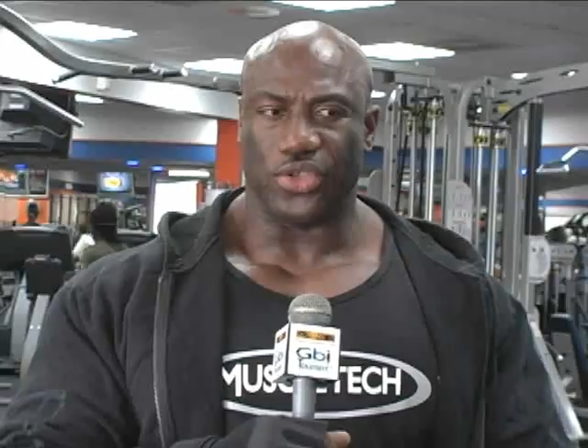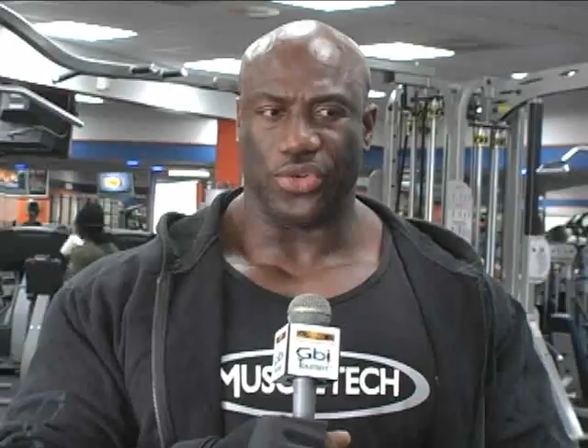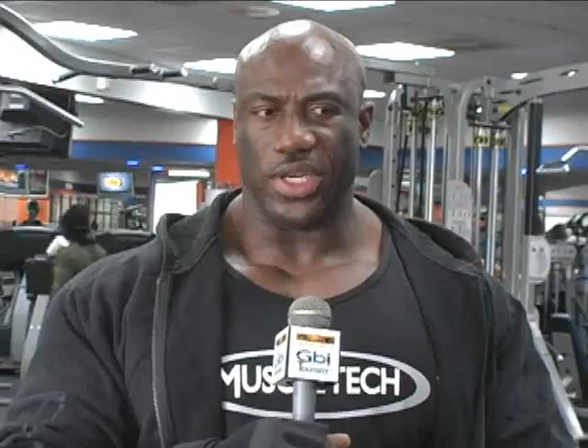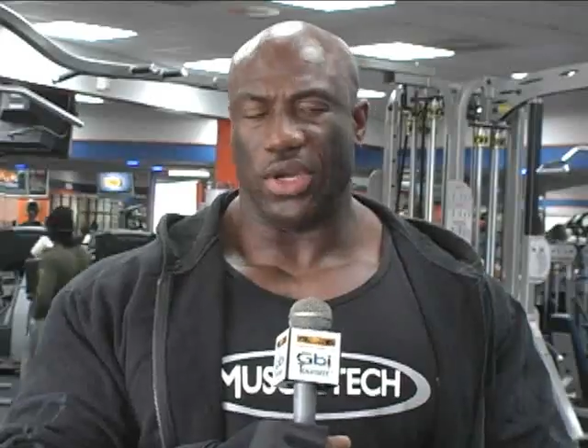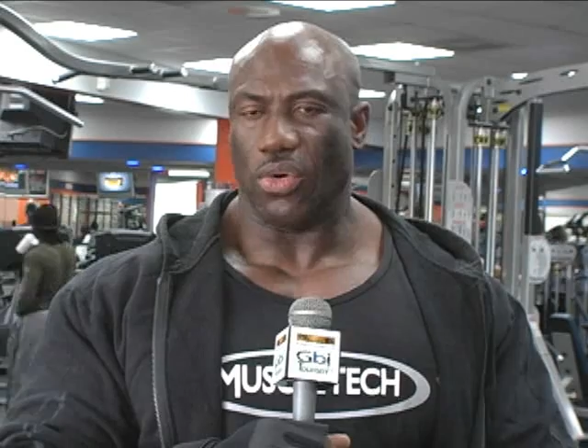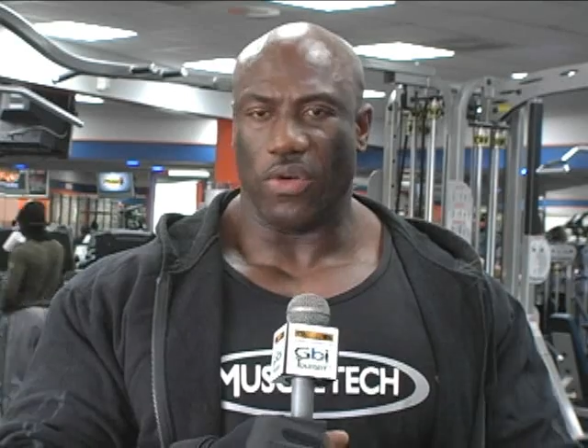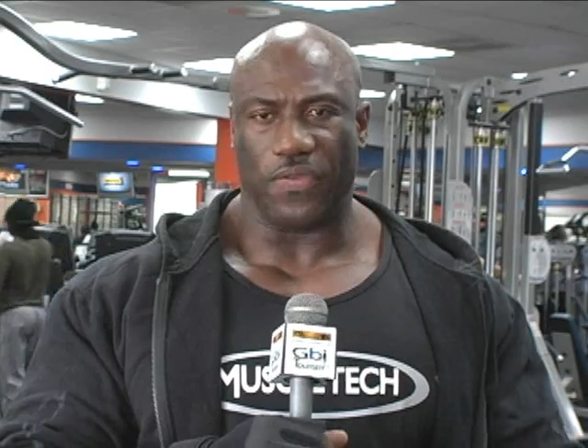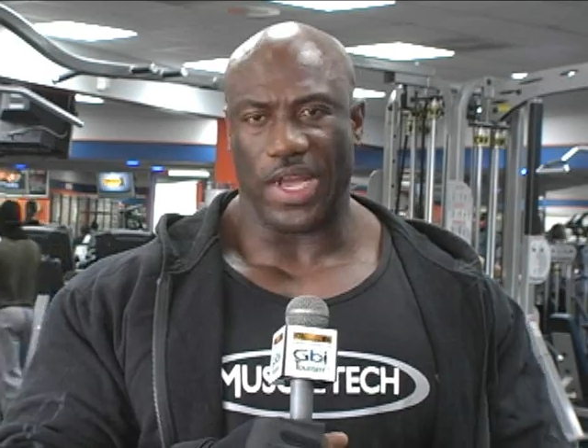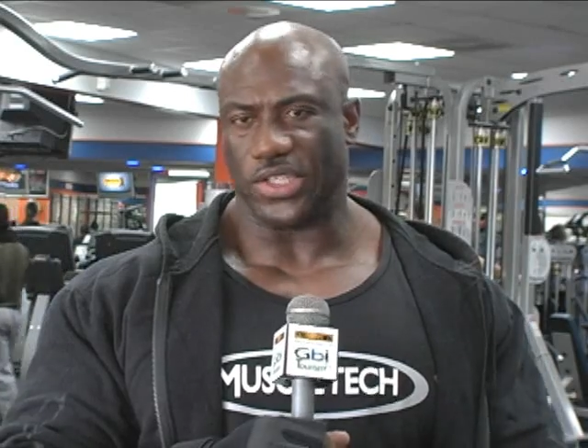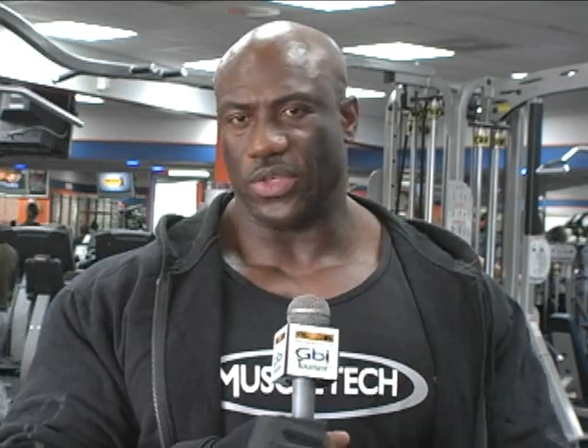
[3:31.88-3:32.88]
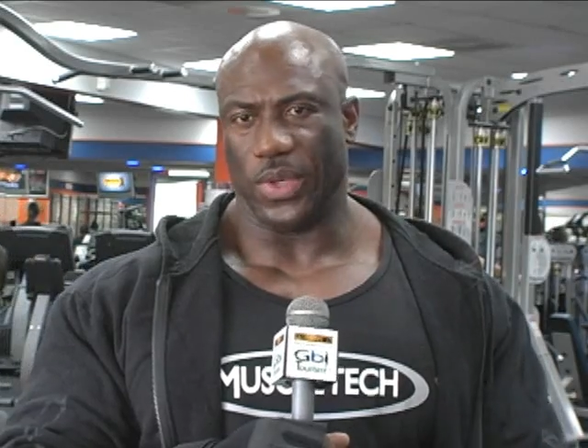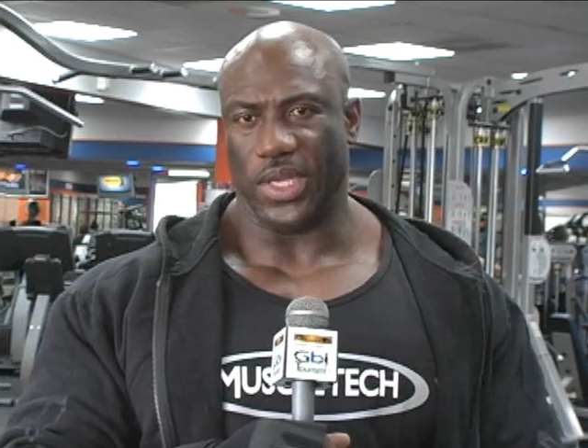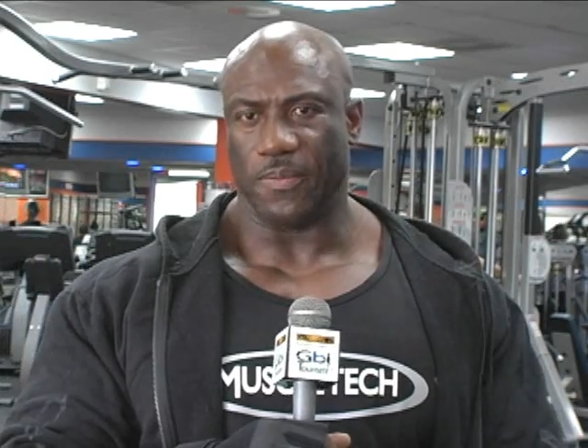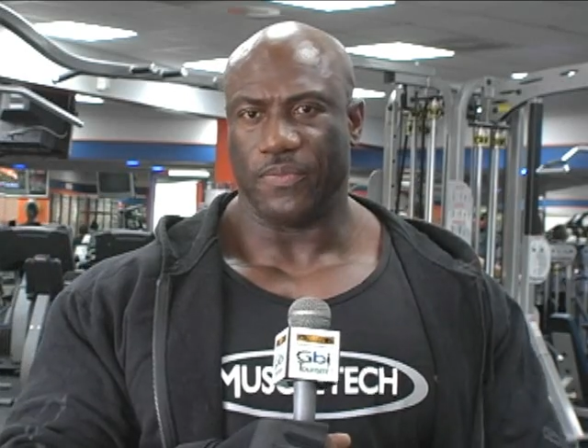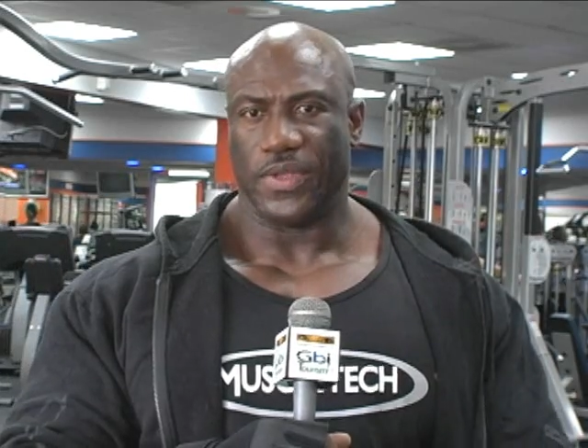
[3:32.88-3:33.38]
train the old-fashioned way,
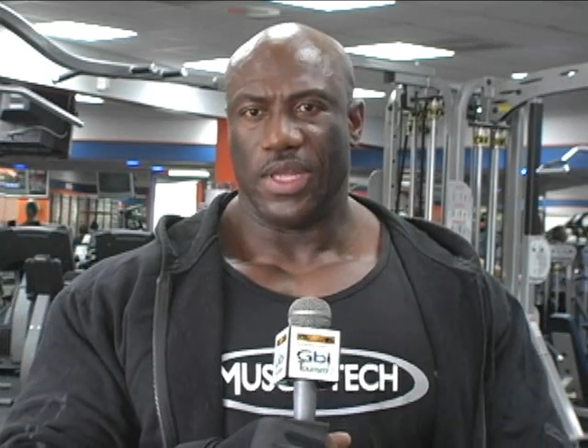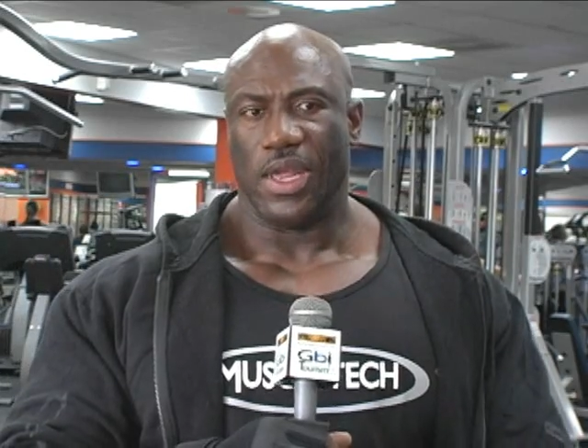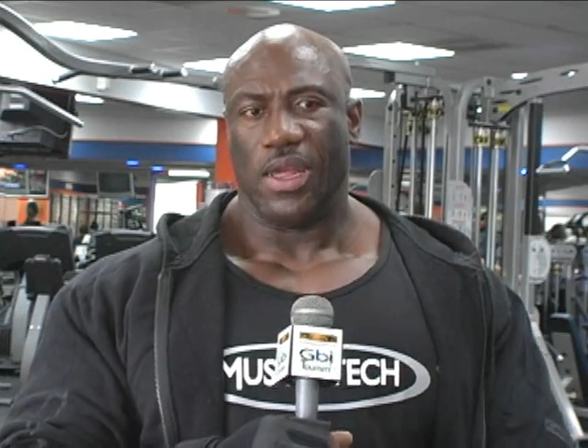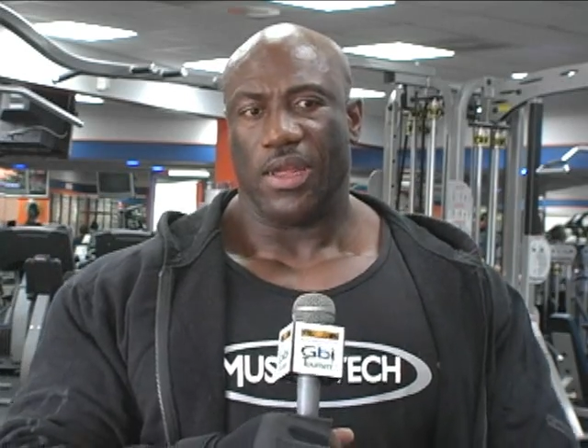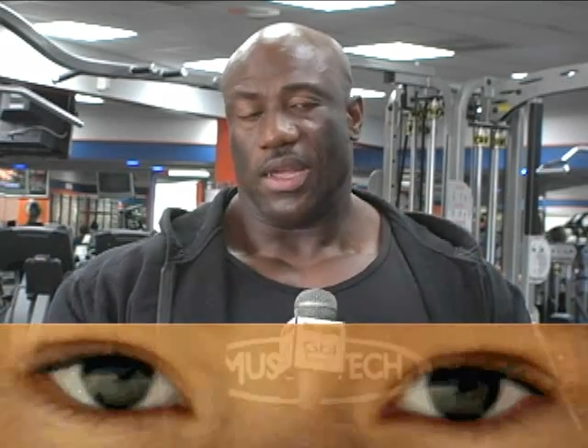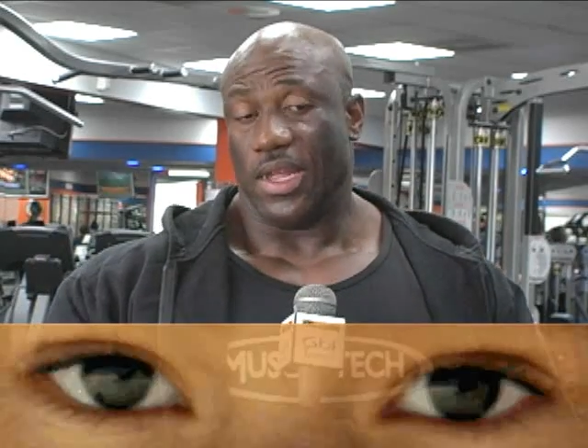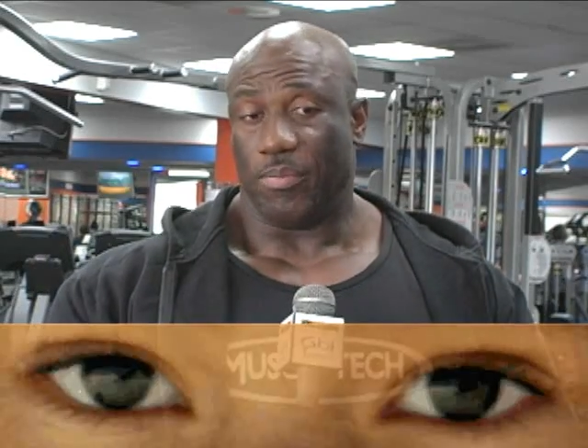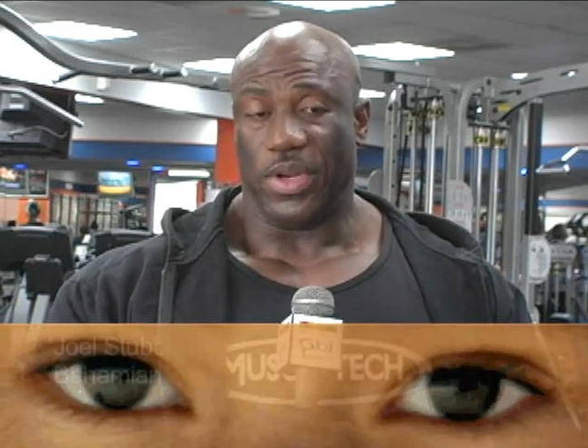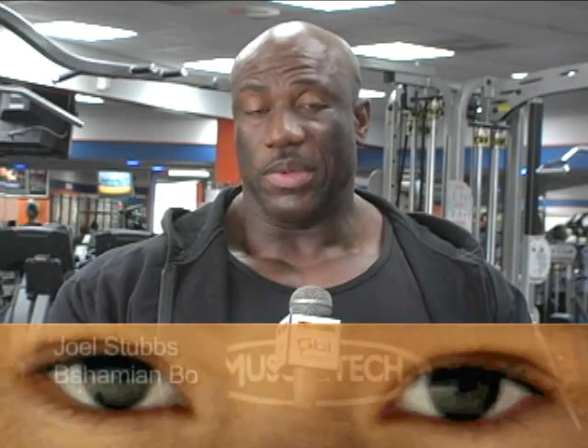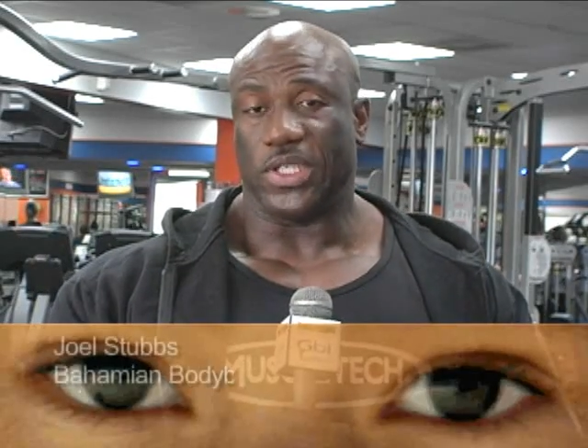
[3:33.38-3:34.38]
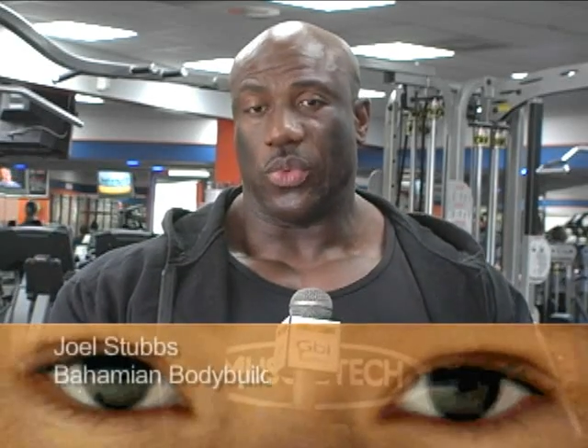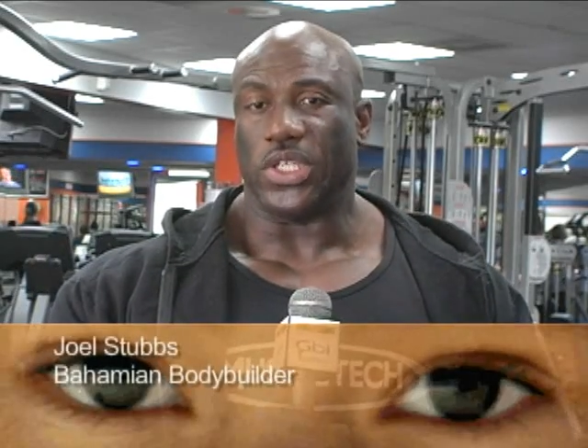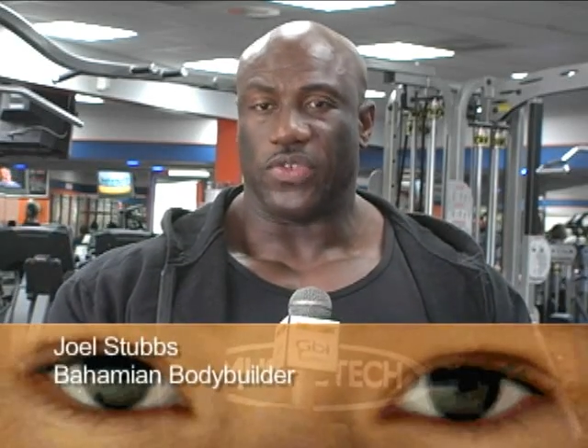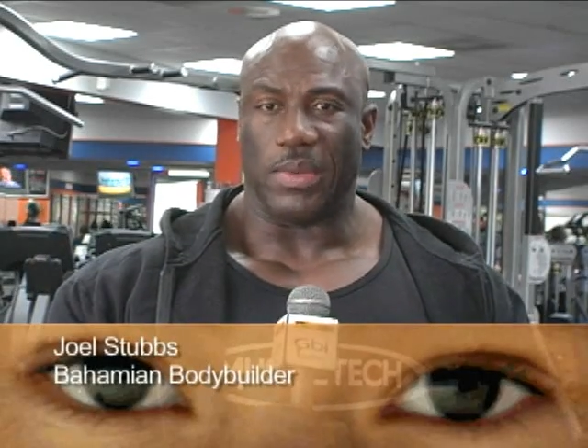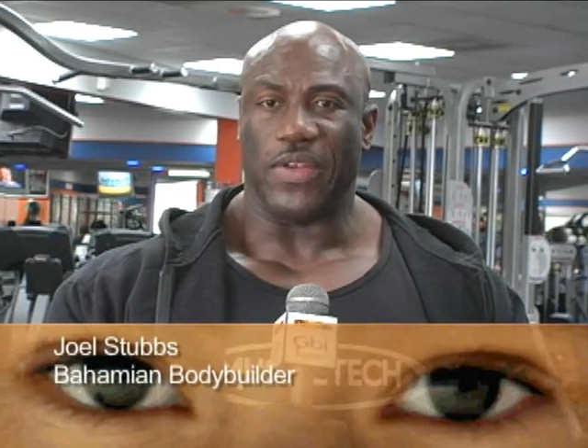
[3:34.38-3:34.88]
and pretty much it works
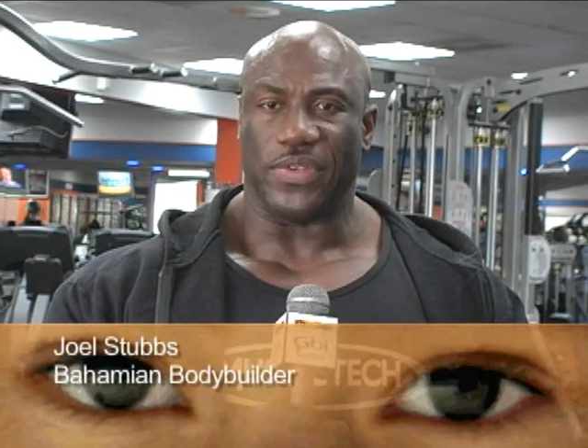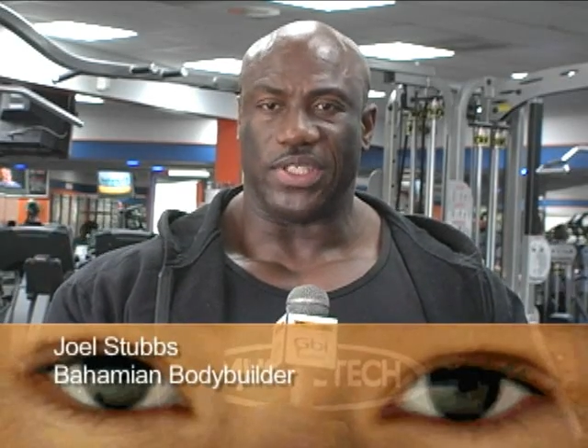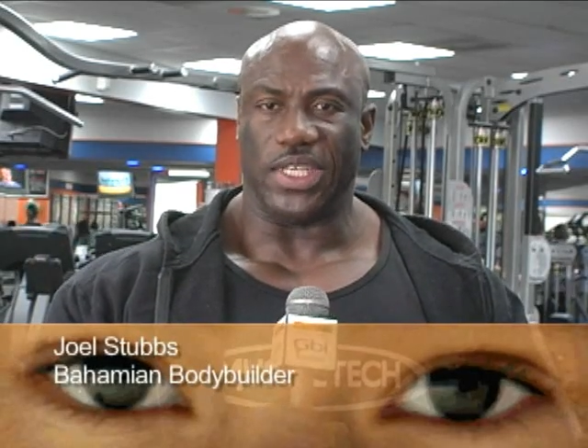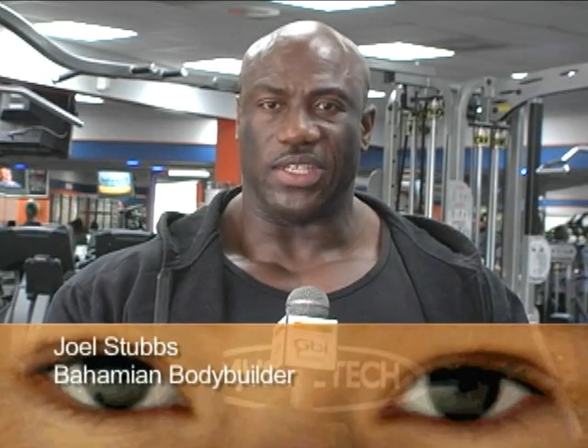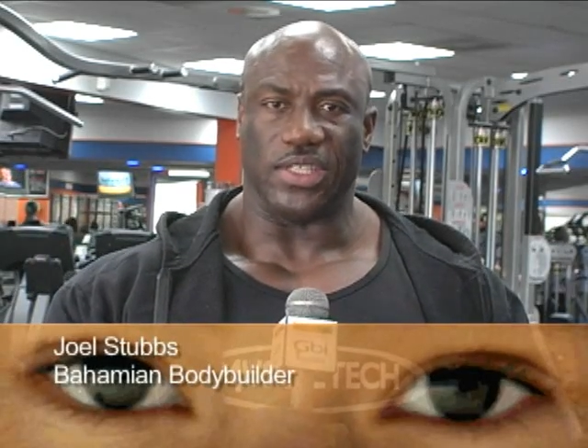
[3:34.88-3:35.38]
for my physique,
★ ★ ★
### Description of the task
In the answer, the entries must appear exactly as above, without the images.

### Response below
[3:31.88-3:32.88]
[3:32.88-3:33.38]
train the old-fashioned way,
[3:33.38-3:34.38]
[3:34.38-3:34.88]
and pretty much it works
[3:34.88-3:35.38]
for my physique,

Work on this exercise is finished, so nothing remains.